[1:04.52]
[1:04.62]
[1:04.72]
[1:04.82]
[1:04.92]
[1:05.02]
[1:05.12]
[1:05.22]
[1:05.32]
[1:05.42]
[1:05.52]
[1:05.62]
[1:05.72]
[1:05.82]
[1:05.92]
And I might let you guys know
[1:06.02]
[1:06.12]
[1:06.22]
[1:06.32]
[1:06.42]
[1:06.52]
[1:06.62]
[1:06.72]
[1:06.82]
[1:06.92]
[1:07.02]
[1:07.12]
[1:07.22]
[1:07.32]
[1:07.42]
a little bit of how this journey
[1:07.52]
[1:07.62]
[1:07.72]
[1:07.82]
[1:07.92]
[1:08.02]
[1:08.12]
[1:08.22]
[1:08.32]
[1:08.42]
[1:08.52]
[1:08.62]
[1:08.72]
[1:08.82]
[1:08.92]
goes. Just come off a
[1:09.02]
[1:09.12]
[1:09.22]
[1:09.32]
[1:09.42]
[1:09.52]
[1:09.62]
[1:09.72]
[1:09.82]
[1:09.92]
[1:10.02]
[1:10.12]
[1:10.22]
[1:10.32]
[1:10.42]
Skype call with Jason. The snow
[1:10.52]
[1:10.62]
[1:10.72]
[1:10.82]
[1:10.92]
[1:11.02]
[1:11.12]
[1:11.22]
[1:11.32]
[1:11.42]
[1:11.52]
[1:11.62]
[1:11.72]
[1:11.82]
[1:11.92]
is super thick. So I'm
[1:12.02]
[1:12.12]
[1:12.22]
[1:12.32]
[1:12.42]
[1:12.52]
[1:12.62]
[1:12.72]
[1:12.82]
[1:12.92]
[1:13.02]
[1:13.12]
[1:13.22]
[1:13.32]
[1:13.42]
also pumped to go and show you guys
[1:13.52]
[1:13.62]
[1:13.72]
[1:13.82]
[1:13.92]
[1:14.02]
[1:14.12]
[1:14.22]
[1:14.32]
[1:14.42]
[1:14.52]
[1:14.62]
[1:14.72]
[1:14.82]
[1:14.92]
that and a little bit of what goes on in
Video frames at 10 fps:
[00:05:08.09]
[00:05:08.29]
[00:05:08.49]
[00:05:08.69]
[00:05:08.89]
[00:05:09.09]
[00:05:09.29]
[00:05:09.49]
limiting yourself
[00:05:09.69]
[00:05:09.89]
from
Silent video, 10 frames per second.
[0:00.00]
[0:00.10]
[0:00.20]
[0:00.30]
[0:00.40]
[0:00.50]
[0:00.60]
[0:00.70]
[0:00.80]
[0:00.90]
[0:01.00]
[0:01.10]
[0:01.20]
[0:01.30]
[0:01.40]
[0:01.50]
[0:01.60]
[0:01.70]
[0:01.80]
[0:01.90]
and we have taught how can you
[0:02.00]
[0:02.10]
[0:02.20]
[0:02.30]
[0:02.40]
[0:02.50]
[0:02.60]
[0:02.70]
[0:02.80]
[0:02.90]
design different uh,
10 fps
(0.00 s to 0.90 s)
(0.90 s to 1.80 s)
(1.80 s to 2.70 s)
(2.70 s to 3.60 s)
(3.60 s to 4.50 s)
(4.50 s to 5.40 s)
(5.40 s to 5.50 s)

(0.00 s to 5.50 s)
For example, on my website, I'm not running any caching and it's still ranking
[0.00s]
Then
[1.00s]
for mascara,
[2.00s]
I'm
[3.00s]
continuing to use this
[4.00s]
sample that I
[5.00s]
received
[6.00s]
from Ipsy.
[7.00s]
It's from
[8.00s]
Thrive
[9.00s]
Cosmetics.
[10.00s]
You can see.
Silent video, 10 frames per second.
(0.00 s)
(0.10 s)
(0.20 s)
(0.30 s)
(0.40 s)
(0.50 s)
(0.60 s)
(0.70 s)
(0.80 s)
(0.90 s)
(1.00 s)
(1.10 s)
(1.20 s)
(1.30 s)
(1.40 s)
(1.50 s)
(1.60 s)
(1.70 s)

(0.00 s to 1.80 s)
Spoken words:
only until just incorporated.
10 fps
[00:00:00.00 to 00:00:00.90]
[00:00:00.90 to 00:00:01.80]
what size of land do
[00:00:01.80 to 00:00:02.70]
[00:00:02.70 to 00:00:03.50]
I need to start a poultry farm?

■ ■ ■ ■ ■ ■ ■

Exercise description ->
Your reply should consist of the records, duplicated exactly.

Task answer ->
[1:04.52]
[1:04.62]
[1:04.72]
[1:04.82]
[1:04.92]
[1:05.02]
[1:05.12]
[1:05.22]
[1:05.32]
[1:05.42]
[1:05.52]
[1:05.62]
[1:05.72]
[1:05.82]
[1:05.92]
And I might let you guys know
[1:06.02]
[1:06.12]
[1:06.22]
[1:06.32]
[1:06.42]
[1:06.52]
[1:06.62]
[1:06.72]
[1:06.82]
[1:06.92]
[1:07.02]
[1:07.12]
[1:07.22]
[1:07.32]
[1:07.42]
a little bit of how this journey
[1:07.52]
[1:07.62]
[1:07.72]
[1:07.82]
[1:07.92]
[1:08.02]
[1:08.12]
[1:08.22]
[1:08.32]
[1:08.42]
[1:08.52]
[1:08.62]
[1:08.72]
[1:08.82]
[1:08.92]
goes. Just come off a
[1:09.02]
[1:09.12]
[1:09.22]
[1:09.32]
[1:09.42]
[1:09.52]
[1:09.62]
[1:09.72]
[1:09.82]
[1:09.92]
[1:10.02]
[1:10.12]
[1:10.22]
[1:10.32]
[1:10.42]
Skype call with Jason. The snow
[1:10.52]
[1:10.62]
[1:10.72]
[1:10.82]
[1:10.92]
[1:11.02]
[1:11.12]
[1:11.22]
[1:11.32]
[1:11.42]
[1:11.52]
[1:11.62]
[1:11.72]
[1:11.82]
[1:11.92]
is super thick. So I'm
[1:12.02]
[1:12.12]
[1:12.22]
[1:12.32]
[1:12.42]
[1:12.52]
[1:12.62]
[1:12.72]
[1:12.82]
[1:12.92]
[1:13.02]
[1:13.12]
[1:13.22]
[1:13.32]
[1:13.42]
also pumped to go and show you guys
[1:13.52]
[1:13.62]
[1:13.72]
[1:13.82]
[1:13.92]
[1:14.02]
[1:14.12]
[1:14.22]
[1:14.32]
[1:14.42]
[1:14.52]
[1:14.62]
[1:14.72]
[1:14.82]
[1:14.92]
that and a little bit of what goes on in
Video frames at 10 fps:
[00:05:08.09]
[00:05:08.29]
[00:05:08.49]
[00:05:08.69]
[00:05:08.89]
[00:05:09.09]
[00:05:09.29]
[00:05:09.49]
limiting yourself
[00:05:09.69]
[00:05:09.89]
from
Silent video, 10 frames per second.
[0:00.00]
[0:00.10]
[0:00.20]
[0:00.30]
[0:00.40]
[0:00.50]
[0:00.60]
[0:00.70]
[0:00.80]
[0:00.90]
[0:01.00]
[0:01.10]
[0:01.20]
[0:01.30]
[0:01.40]
[0:01.50]
[0:01.60]
[0:01.70]
[0:01.80]
[0:01.90]
and we have taught how can you
[0:02.00]
[0:02.10]
[0:02.20]
[0:02.30]
[0:02.40]
[0:02.50]
[0:02.60]
[0:02.70]
[0:02.80]
[0:02.90]
design different uh,
10 fps
(0.00 s to 0.90 s)
(0.90 s to 1.80 s)
(1.80 s to 2.70 s)
(2.70 s to 3.60 s)
(3.60 s to 4.50 s)
(4.50 s to 5.40 s)
(5.40 s to 5.50 s)

(0.00 s to 5.50 s)
For example, on my website, I'm not running any caching and it's still ranking
[0.00s]
Then
[1.00s]
for mascara,
[2.00s]
I'm
[3.00s]
continuing to use this
[4.00s]
sample that I
[5.00s]
received
[6.00s]
from Ipsy.
[7.00s]
It's from
[8.00s]
Thrive
[9.00s]
Cosmetics.
[10.00s]
You can see.
Silent video, 10 frames per second.
(0.00 s)
(0.10 s)
(0.20 s)
(0.30 s)
(0.40 s)
(0.50 s)
(0.60 s)
(0.70 s)
(0.80 s)
(0.90 s)
(1.00 s)
(1.10 s)
(1.20 s)
(1.30 s)
(1.40 s)
(1.50 s)
(1.60 s)
(1.70 s)

(0.00 s to 1.80 s)
Spoken words:
only until just incorporated.
10 fps
[00:00:00.00 to 00:00:00.90]
[00:00:00.90 to 00:00:01.80]
what size of land do
[00:00:01.80 to 00:00:02.70]
[00:00:02.70 to 00:00:03.50]
I need to start a poultry farm?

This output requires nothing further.